MONTGOMERY, Ala. (WIAT) — As Alabama looks to take on changes in its prison system, Gov. Kay Ivey is firing back at one New York congressman who is asking the government to not allow states to use COVID-19 stimulus money to build new prisons.
On Monday, US Congressman Jerry Nadler sent a letter urging the US Treasury Department to not allow states like Alabama to use money allocated through the American Rescue Plan (ARP) for prisons. The letter came as the Alabama Legislature has started a special session to consider a prison construction plan covering $1.3 billion, covering the construction of three mega prisons, as well as renovating and closing others.
Specifically, the plan would use $400 million of ARP funds to help pay for the construction. Alabama has allocated over $2 billion from the ARP for different projects.
“The answer to the problem of prison overcrowding and aging facilities is not the construction of more prisons, rather it is to invest directly in better care for individuals currently incarcerated and to take meaningful steps to decarcerate whenever possible,” Nadler wrote in his letter. “The ARP is a historic effort to provide urgent assistance in a time of great suffering. It should not be used to worsen our national problem of over-incarceration.”
On Tuesday, Ivey released the following statement in response to Nadler’s letter.

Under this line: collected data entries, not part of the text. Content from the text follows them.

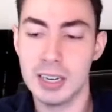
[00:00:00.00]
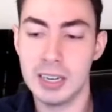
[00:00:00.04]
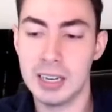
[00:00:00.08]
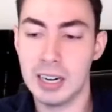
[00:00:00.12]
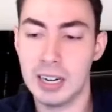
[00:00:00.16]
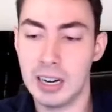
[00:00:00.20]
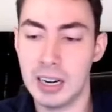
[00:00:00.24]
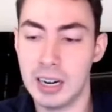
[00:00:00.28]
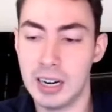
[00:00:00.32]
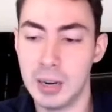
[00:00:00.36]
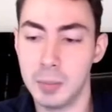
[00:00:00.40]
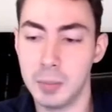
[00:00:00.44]

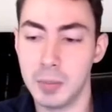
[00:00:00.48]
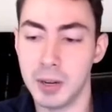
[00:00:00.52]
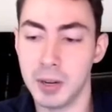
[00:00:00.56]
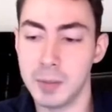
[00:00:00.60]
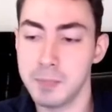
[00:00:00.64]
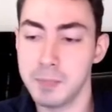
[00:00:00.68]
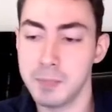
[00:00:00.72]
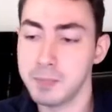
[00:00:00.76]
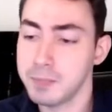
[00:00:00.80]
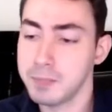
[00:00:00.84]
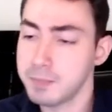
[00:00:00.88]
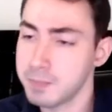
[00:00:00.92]

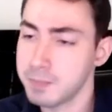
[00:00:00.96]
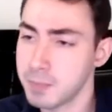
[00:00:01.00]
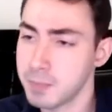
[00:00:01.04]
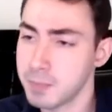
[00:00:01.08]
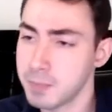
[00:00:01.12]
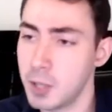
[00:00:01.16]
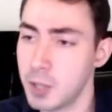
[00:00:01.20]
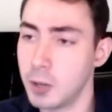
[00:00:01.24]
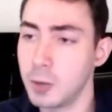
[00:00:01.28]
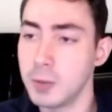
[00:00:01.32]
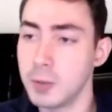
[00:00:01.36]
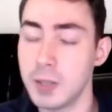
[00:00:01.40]
But
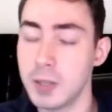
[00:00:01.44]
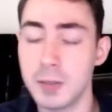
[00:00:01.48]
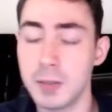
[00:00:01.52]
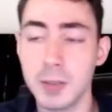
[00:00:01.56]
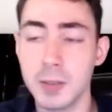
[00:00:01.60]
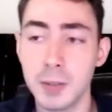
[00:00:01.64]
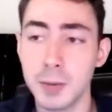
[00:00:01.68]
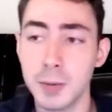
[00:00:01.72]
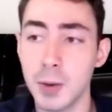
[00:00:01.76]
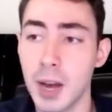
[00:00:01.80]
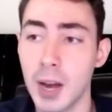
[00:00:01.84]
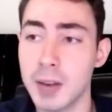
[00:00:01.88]

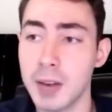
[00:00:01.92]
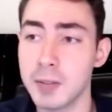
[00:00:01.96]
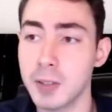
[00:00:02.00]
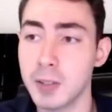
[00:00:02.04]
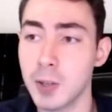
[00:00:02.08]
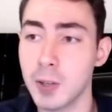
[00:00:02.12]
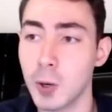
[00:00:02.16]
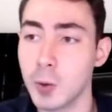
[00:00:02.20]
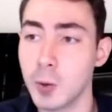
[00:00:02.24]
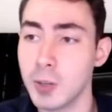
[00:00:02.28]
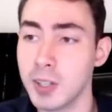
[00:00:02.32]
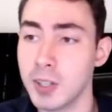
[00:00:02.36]
even if you
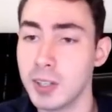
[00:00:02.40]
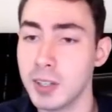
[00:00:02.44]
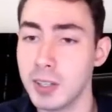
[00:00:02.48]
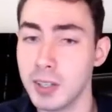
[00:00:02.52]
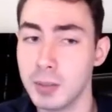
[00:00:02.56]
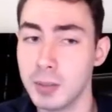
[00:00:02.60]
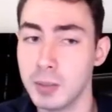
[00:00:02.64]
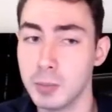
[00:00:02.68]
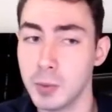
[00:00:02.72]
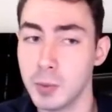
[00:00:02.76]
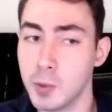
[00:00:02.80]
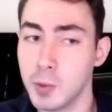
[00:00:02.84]
haven't coded
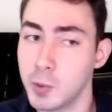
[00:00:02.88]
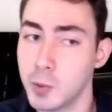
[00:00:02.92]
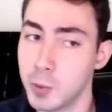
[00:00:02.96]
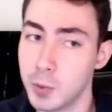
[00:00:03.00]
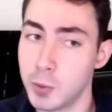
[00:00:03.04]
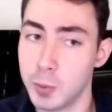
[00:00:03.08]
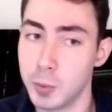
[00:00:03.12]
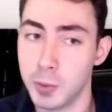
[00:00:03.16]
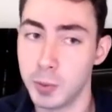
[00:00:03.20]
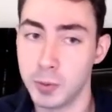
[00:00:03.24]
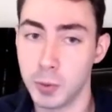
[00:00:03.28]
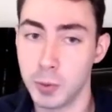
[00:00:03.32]
in
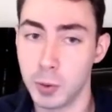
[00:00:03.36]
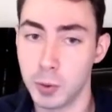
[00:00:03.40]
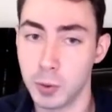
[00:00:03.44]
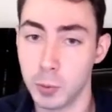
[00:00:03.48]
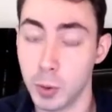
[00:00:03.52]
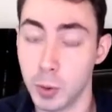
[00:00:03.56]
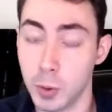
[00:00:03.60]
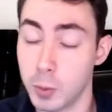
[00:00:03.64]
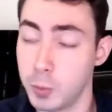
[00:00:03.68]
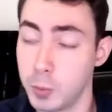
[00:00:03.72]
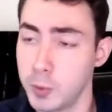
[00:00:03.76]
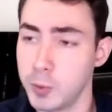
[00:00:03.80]
Bluetooth
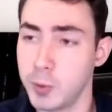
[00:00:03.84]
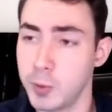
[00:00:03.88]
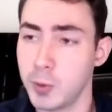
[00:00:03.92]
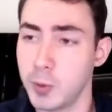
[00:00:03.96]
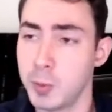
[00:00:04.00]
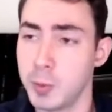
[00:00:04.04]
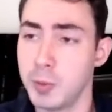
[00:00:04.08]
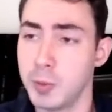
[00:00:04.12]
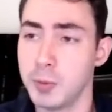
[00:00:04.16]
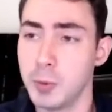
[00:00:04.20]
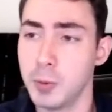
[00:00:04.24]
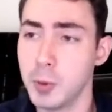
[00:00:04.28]

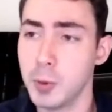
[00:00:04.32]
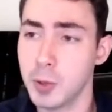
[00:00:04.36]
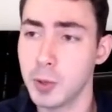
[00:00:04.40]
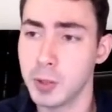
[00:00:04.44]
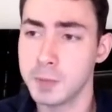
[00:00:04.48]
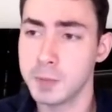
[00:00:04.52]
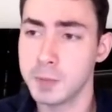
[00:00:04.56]
before,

“The Democrat-controlled federal government has never had an issue with throwing trillions of dollars toward their ideological pet projects. Their political agenda is glaringly obvious to send a letter to the U.S. Treasury on the first day of our special session asking the federal government to ignore the laws they themselves wrote and to overstep our Alabama-driven plan. I would suggest to the New York Congressman, and for that matter the federal government, that they worry more about avoiding the pending government shutdown and running the country. The fact is, the American Rescue Plan Act allows these funds to be used for lost revenue and sending a letter in the last hour will not change the way the law is written. These prisons need to be built, and we have crafted a fiscally conservative plan that will cost Alabamians the least amount of money to get to the solution required. While our prison infrastructure is broken, our ability to govern is not. Same can’t be said for D.C.”

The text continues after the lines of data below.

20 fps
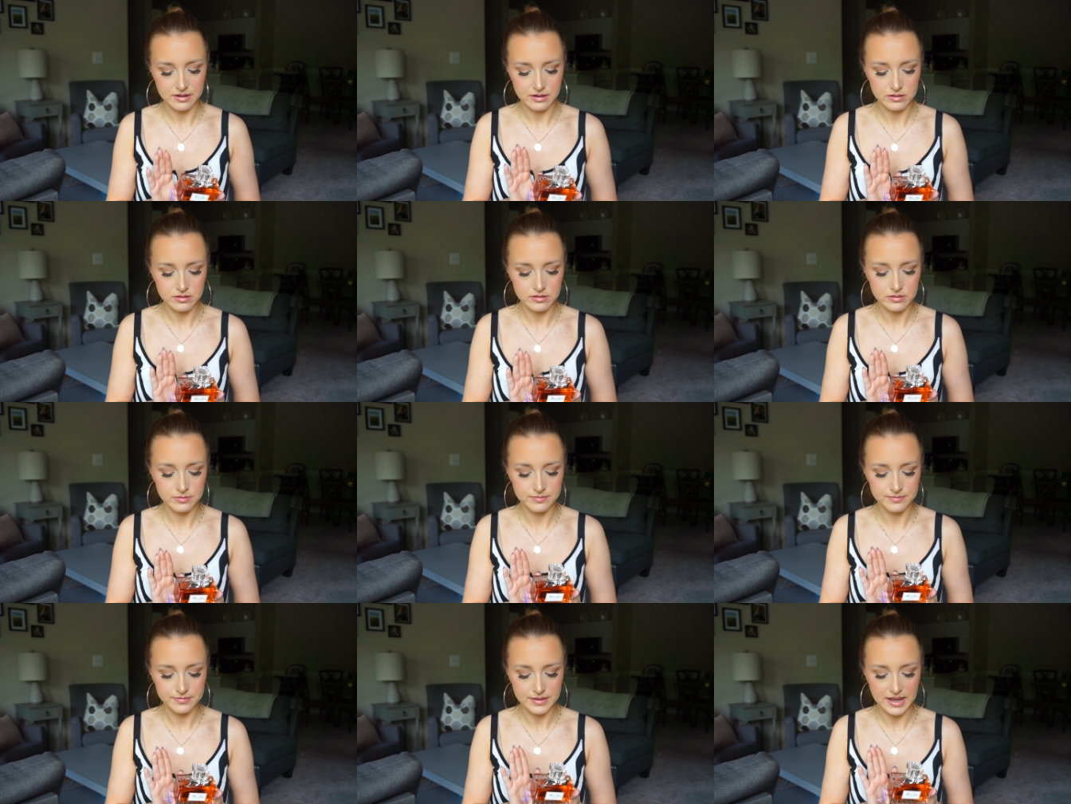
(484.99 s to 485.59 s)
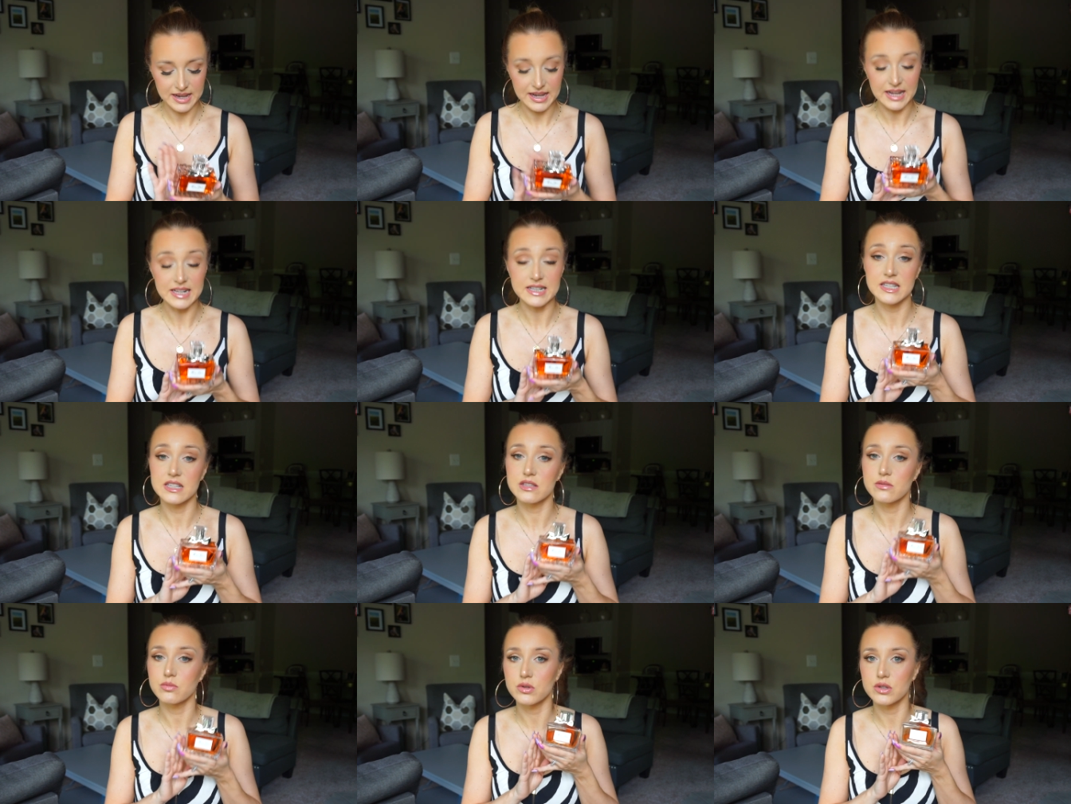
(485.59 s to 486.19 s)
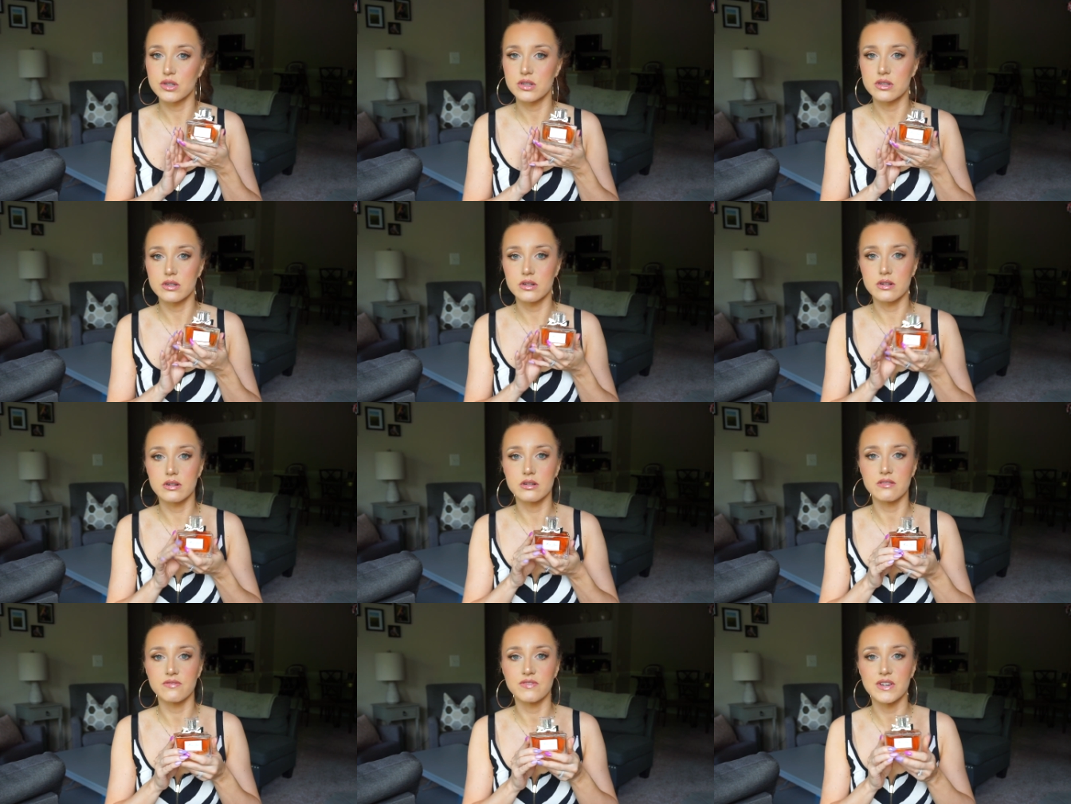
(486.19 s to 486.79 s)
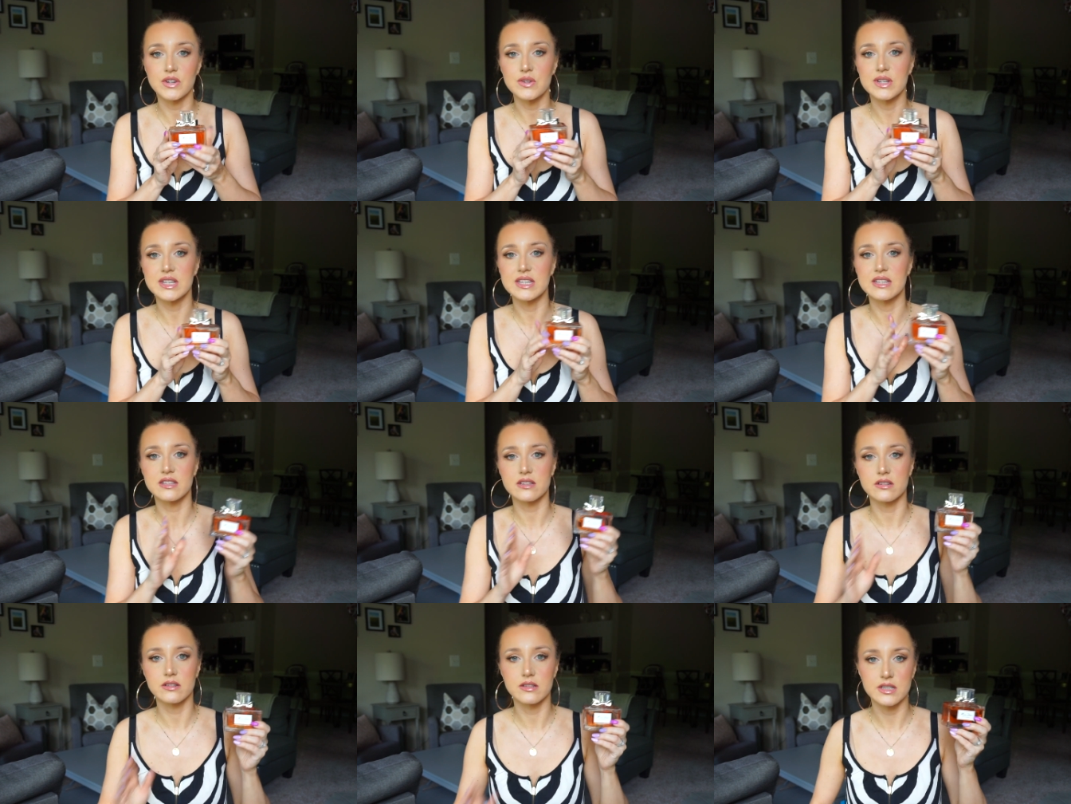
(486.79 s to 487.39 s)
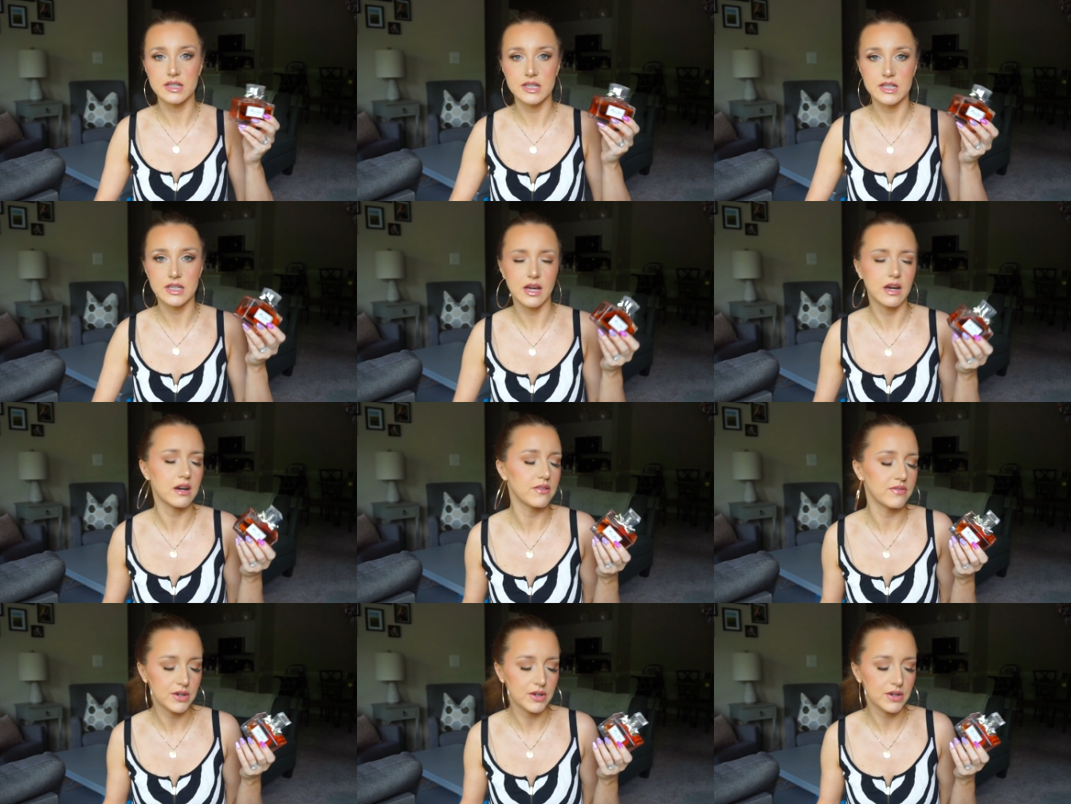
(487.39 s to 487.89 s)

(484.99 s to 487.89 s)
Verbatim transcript: Um, I got this one um, very uh,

Ivey has maintained that it was in Alabama’s best interest to get its prisons under control so that they would not fall under federal oversight to get those changes done.
“They are getting closer and closer to wanting to intervene and that’s something we cannot let happen,” Ivey said last week at the Kiwanis Club of Montgomery. “If they take over, they’ll turn prisoners out, no questions asked.”
The special session started Monday.
Material from the Associated Press was used in this report.